* _WHAT IS REQUIRED_: An exact copy of all the data is required, with pictures left out.
%%
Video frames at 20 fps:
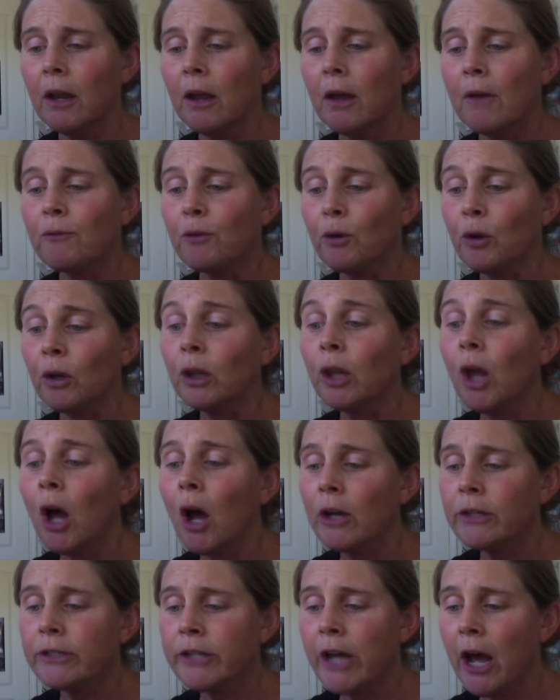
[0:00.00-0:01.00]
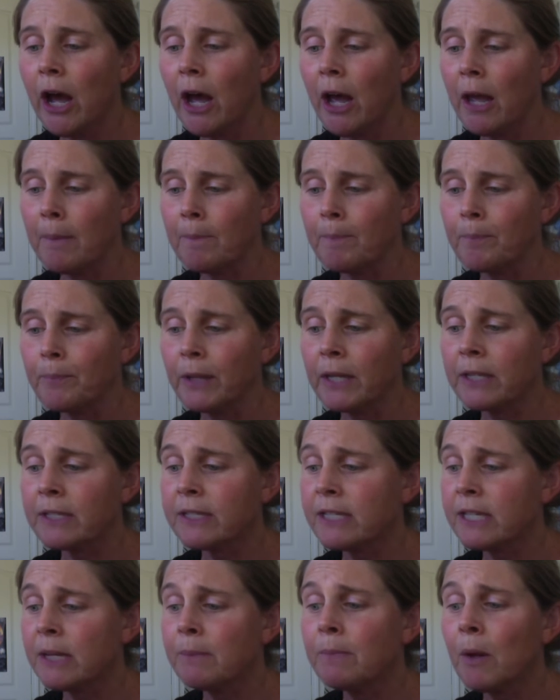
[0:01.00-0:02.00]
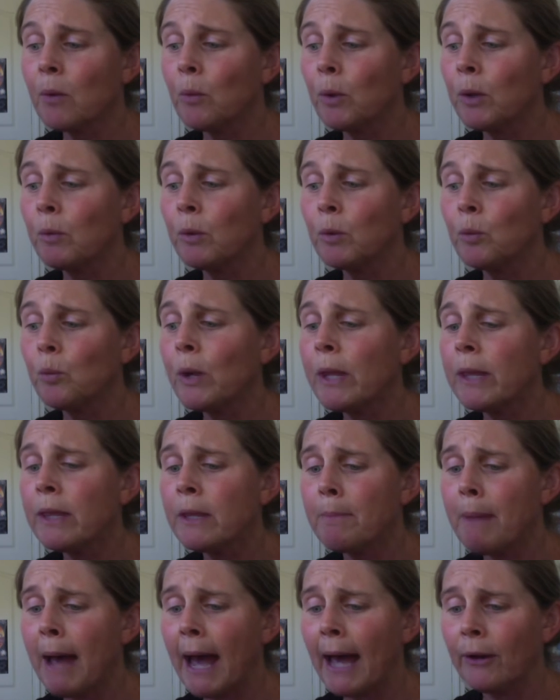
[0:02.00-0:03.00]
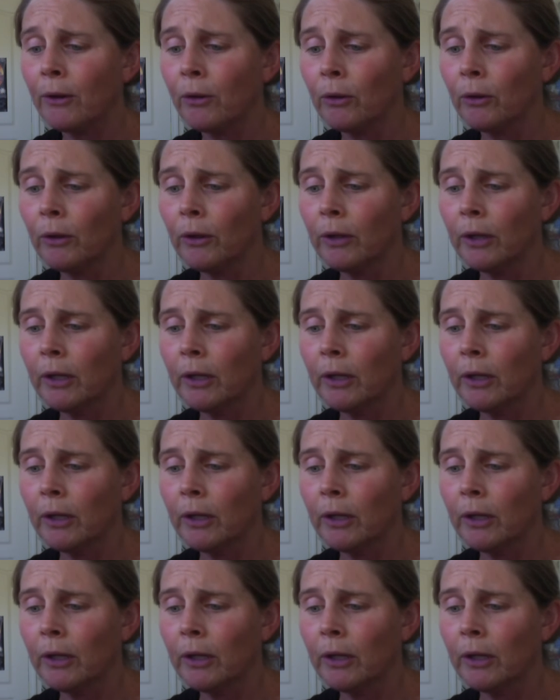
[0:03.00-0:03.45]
For a long time, it seemed that we would win the battle,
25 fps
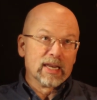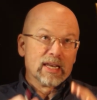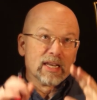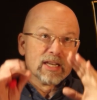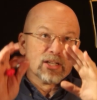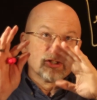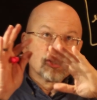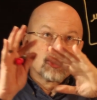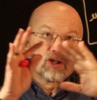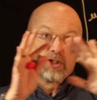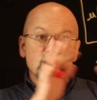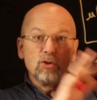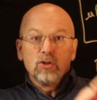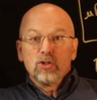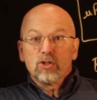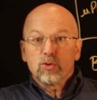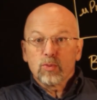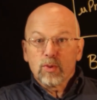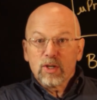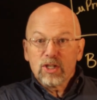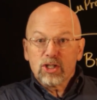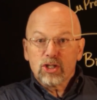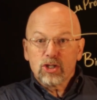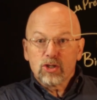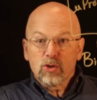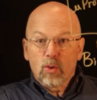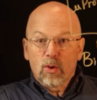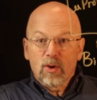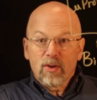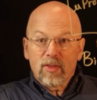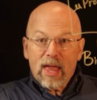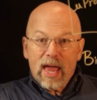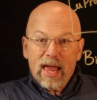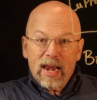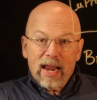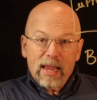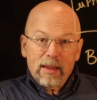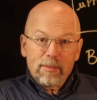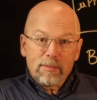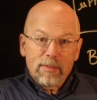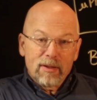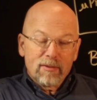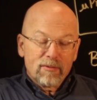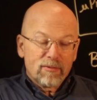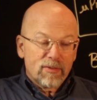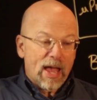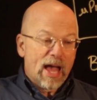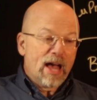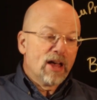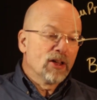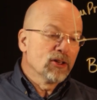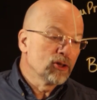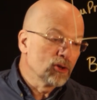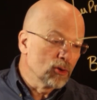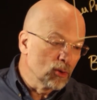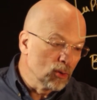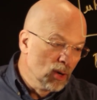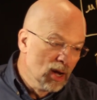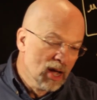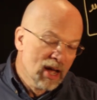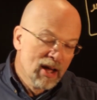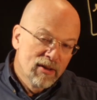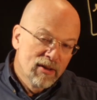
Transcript: And as soon as we store that 8-bit value,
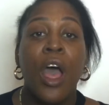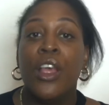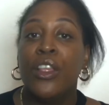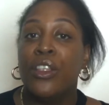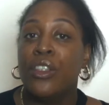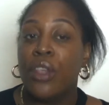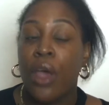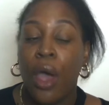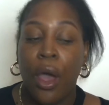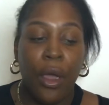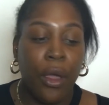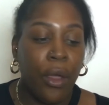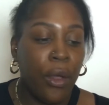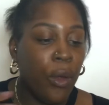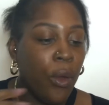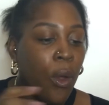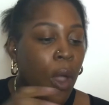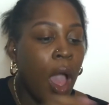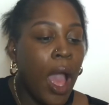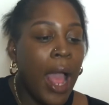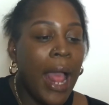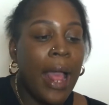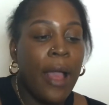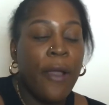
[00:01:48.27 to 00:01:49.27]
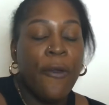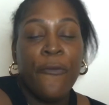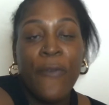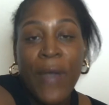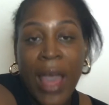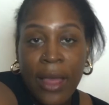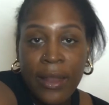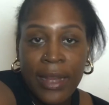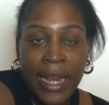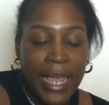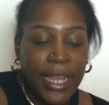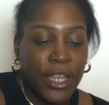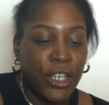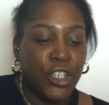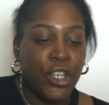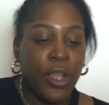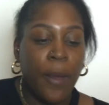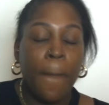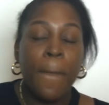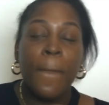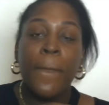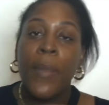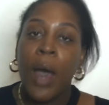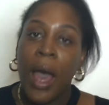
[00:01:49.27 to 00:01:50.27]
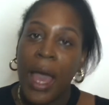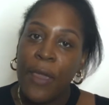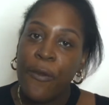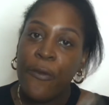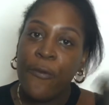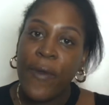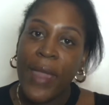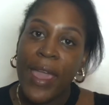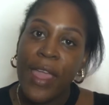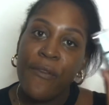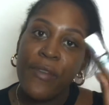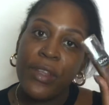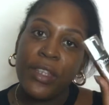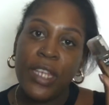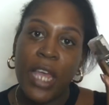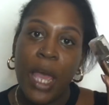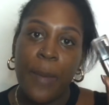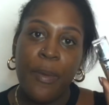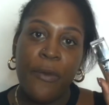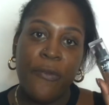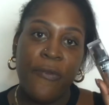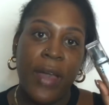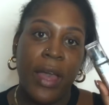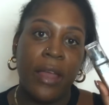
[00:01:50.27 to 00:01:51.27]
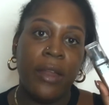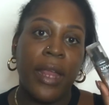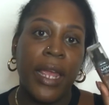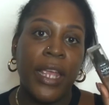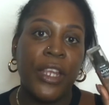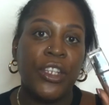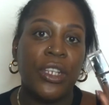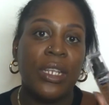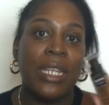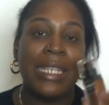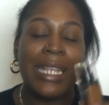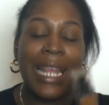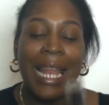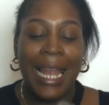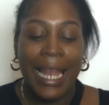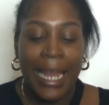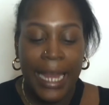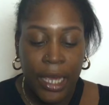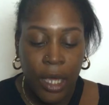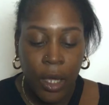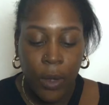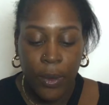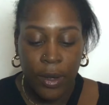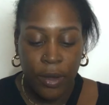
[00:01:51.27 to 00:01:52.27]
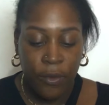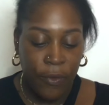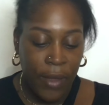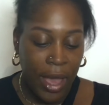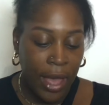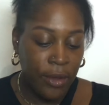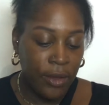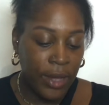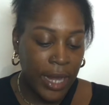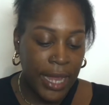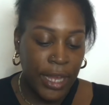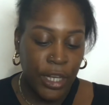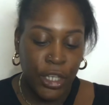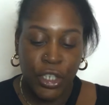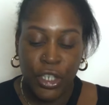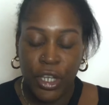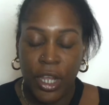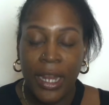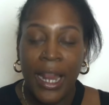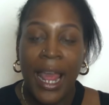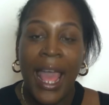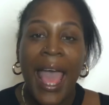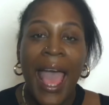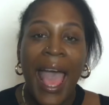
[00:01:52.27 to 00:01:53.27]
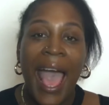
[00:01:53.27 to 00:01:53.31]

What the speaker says: So foundation, my favorite type of foundation is a liquid foundation,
%%
* _REPLY_:
Video frames at 20 fps:
[0:00.00-0:01.00]
[0:01.00-0:02.00]
[0:02.00-0:03.00]
[0:03.00-0:03.45]
For a long time, it seemed that we would win the battle,
25 fps
Transcript: And as soon as we store that 8-bit value,
[00:01:48.27 to 00:01:49.27]
[00:01:49.27 to 00:01:50.27]
[00:01:50.27 to 00:01:51.27]
[00:01:51.27 to 00:01:52.27]
[00:01:52.27 to 00:01:53.27]
[00:01:53.27 to 00:01:53.31]

What the speaker says: So foundation, my favorite type of foundation is a liquid foundation,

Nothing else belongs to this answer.